Quanto alla potenza militare, a differenza di quasi tutti i Paesi del mondo non stiamo riarmando né attrezzandoci culturalmente alla guerra cui partecipiamo non troppo indirettamente, svolgendo funzioni rilevanti in ambito Nato, specie sul fronte mediterraneo. Nel frattempo, la Germania ha stabilito che nei prossimi anni sarà la prima potenza militare europea – parola di Scholz. Basterebbe solo questo a rendere il cambio di stagione. Non fosse sufficiente, ricordiamo che la Polonia sta dotandosi di armamenti di punta grazie alla decisione americana di farne la lancia atlantica nel rovesciamento dell’impero russo. E l’Ucraina è oggi forse la seconda potenza militare convenzionale d’Europa.

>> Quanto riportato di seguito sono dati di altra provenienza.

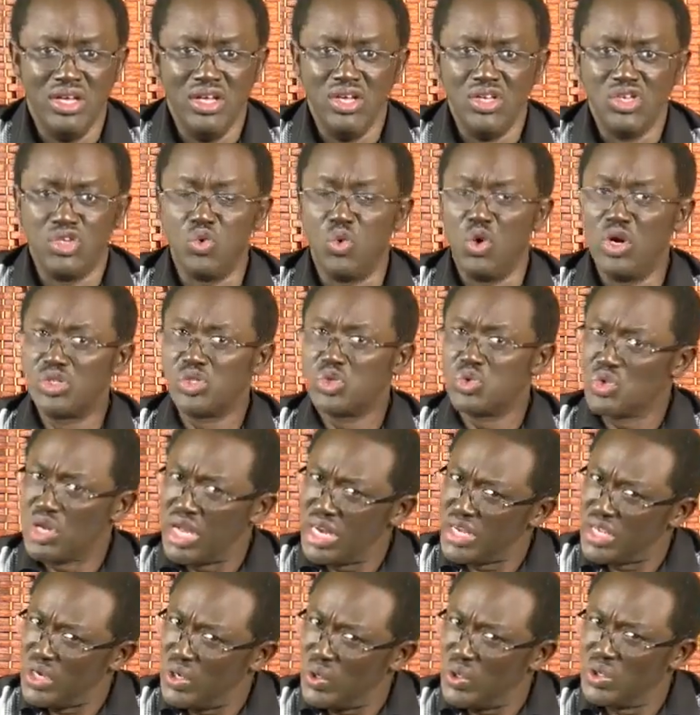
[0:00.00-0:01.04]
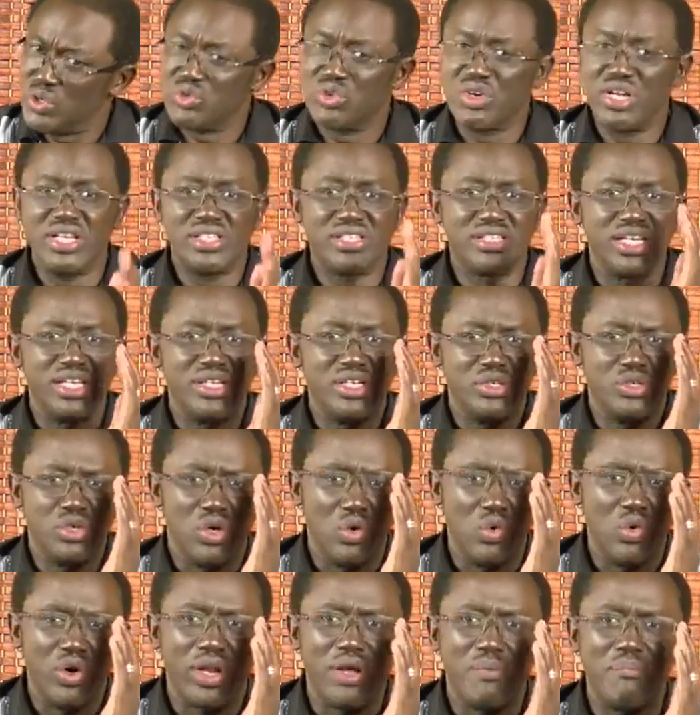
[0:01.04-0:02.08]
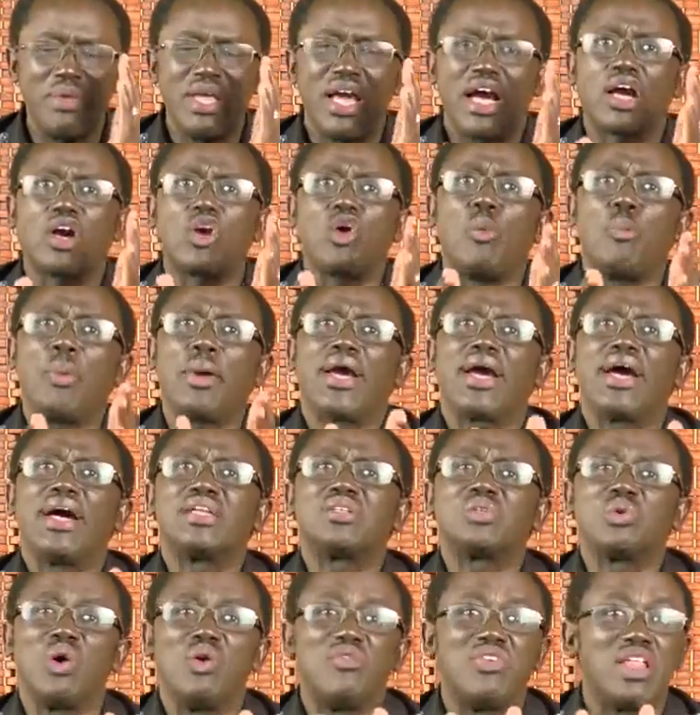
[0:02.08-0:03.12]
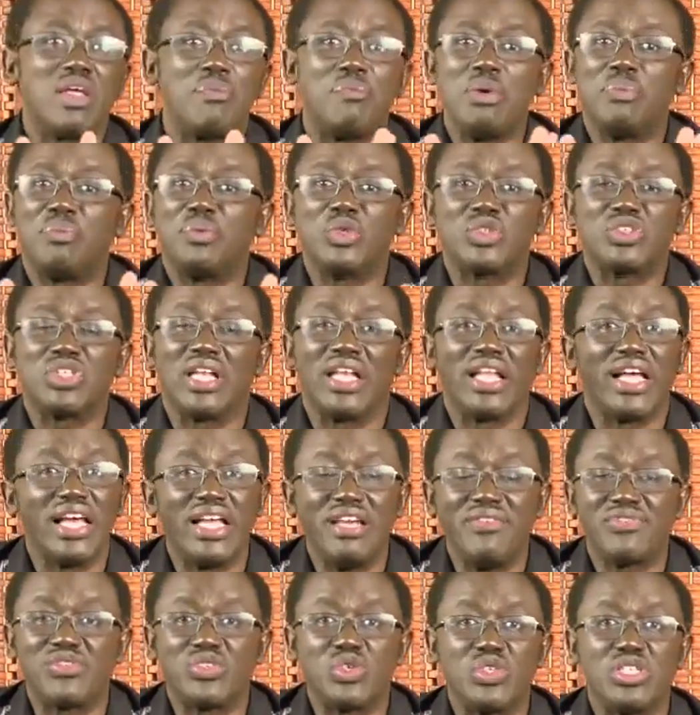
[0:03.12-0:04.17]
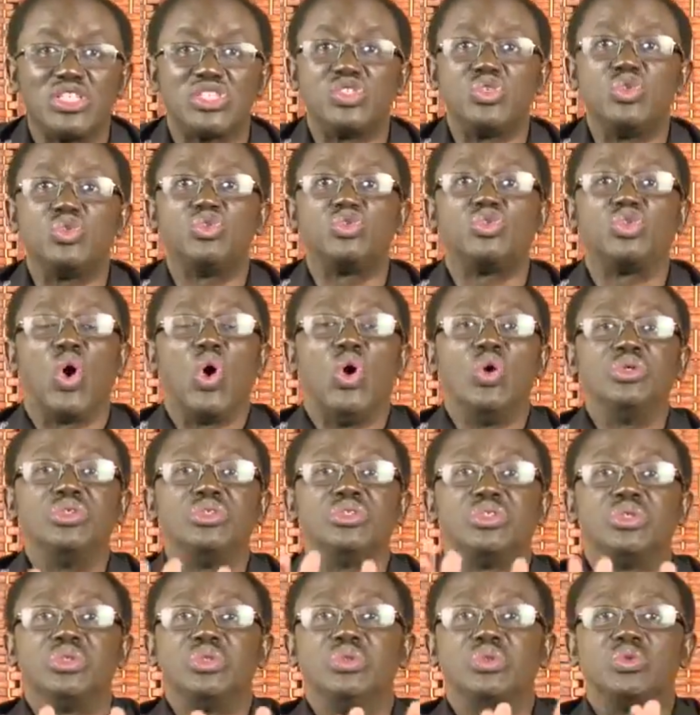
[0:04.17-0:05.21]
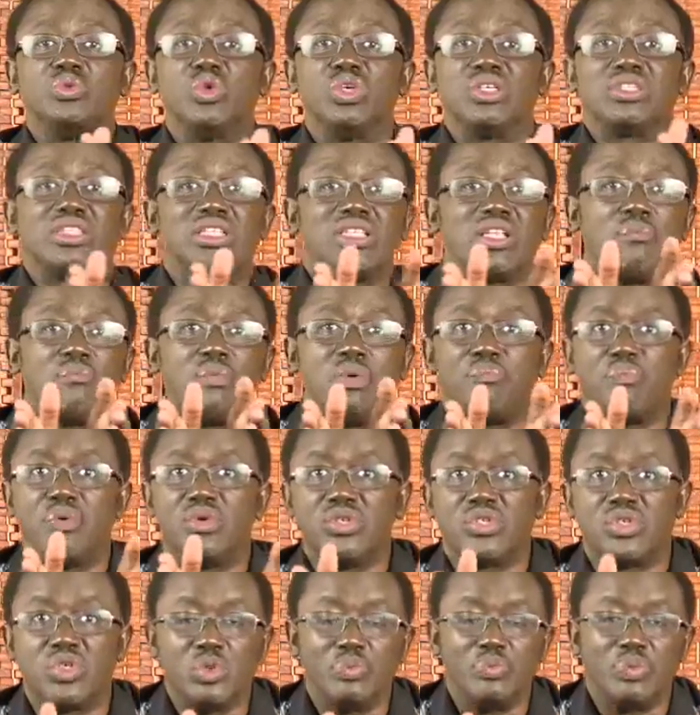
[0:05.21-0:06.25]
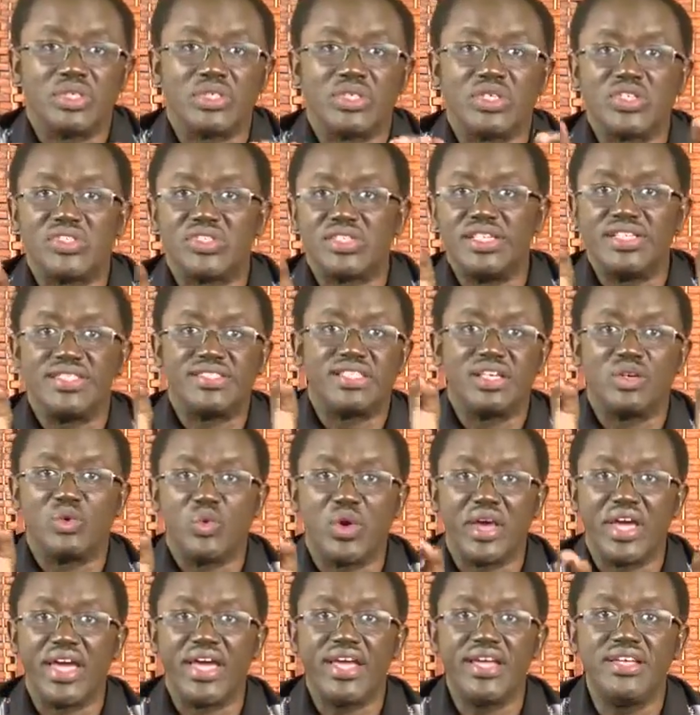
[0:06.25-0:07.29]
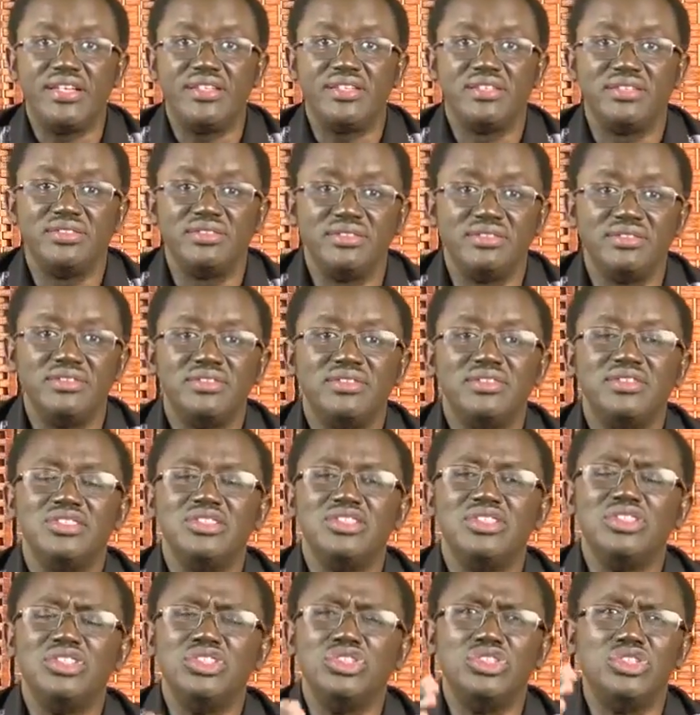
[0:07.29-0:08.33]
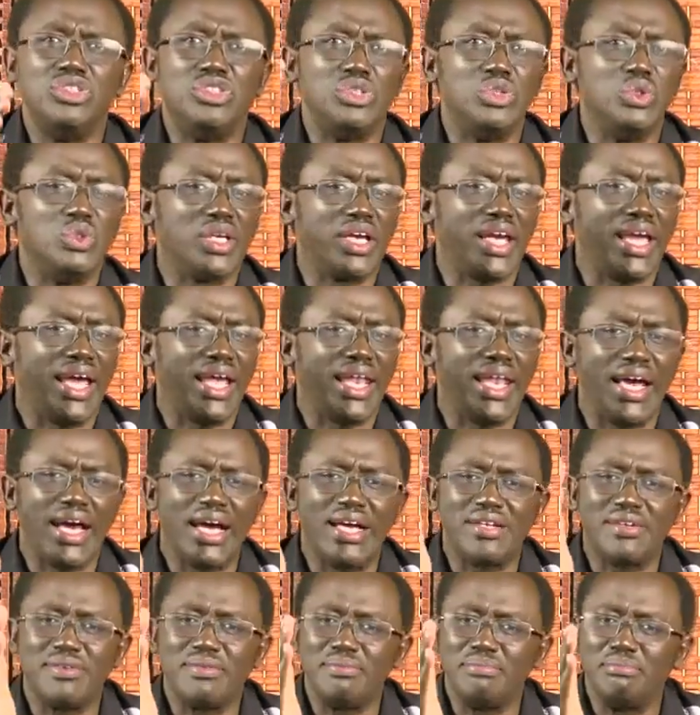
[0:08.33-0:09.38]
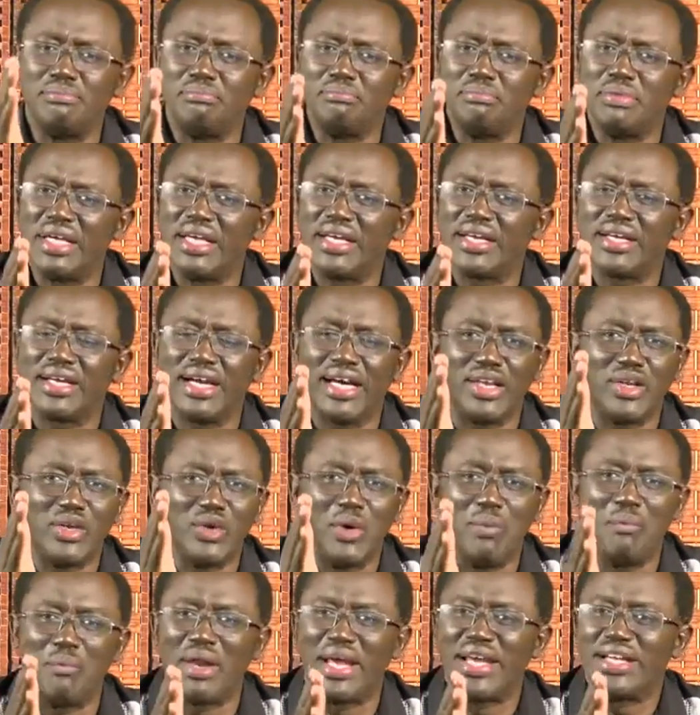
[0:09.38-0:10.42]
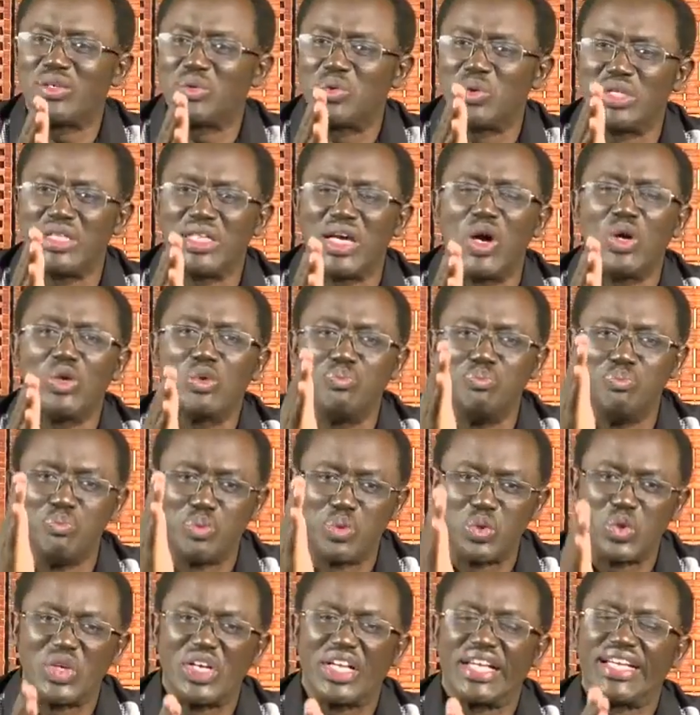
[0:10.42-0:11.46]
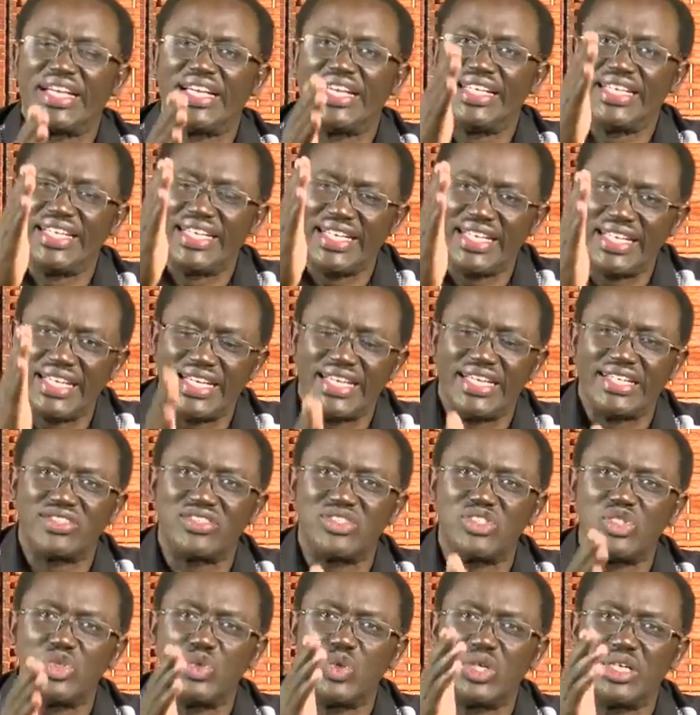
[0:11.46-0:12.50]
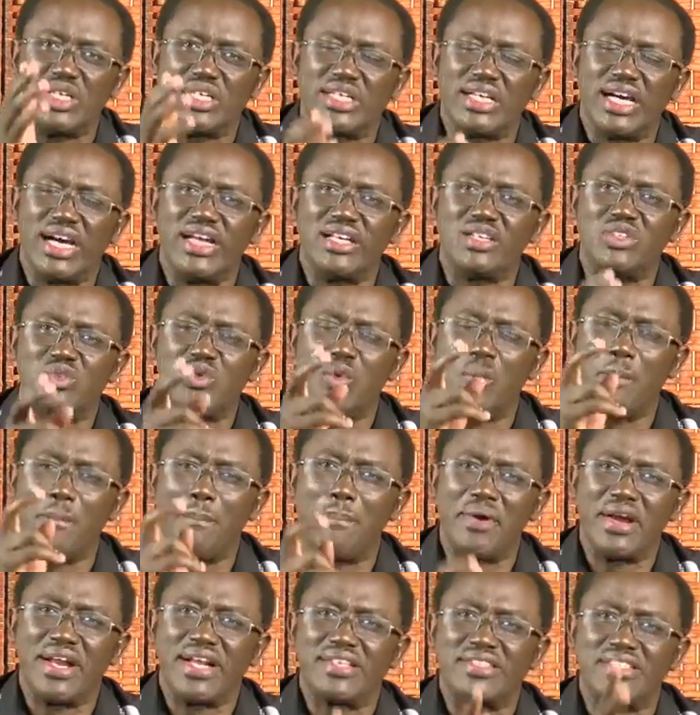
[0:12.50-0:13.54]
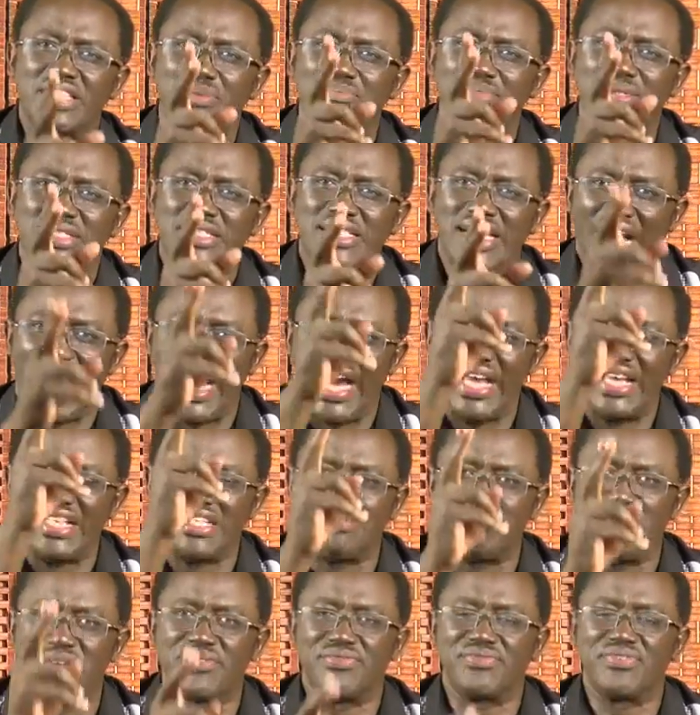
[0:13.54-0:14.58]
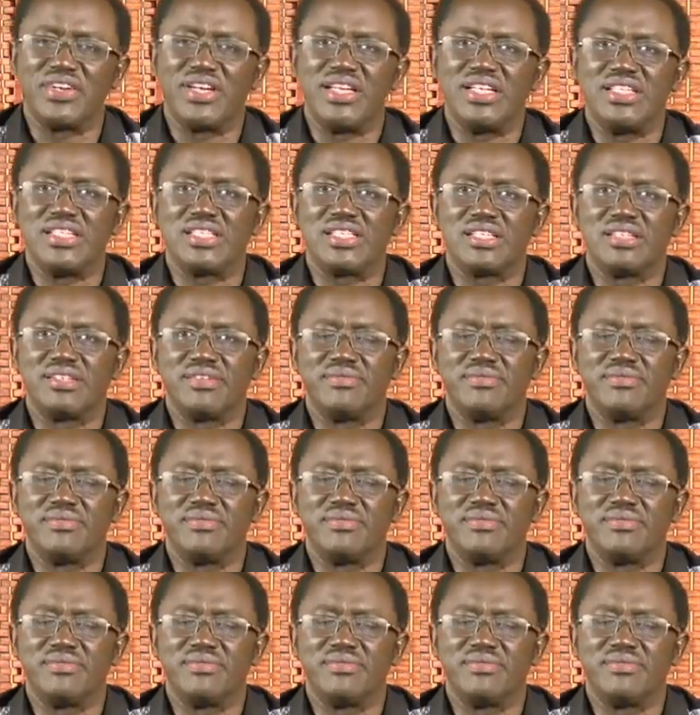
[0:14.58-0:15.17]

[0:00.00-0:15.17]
You want to run your own race and you don't want to be a copycat of other people's lives so that you don't do what other people do because it's the way. You cannot make an omelette without breaking eggs. You got to break some ties, my friend.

Nulla lascia peraltro presagire che la Russia sia disposta alla resa, ovvero al suicidio, anche se il dialogo più o meno sotterraneo tra Mosca e Washington apre la prospettiva di un cessate-il-fuoco nei prossimi mesi. In queste condizioni, la nostra ecosfera politica, sempre meno influente e ogni giorno più delegittimata, non può permettersi di parlar d’altro né di incupirsi in teatrini polemici fra partiti o loro residui.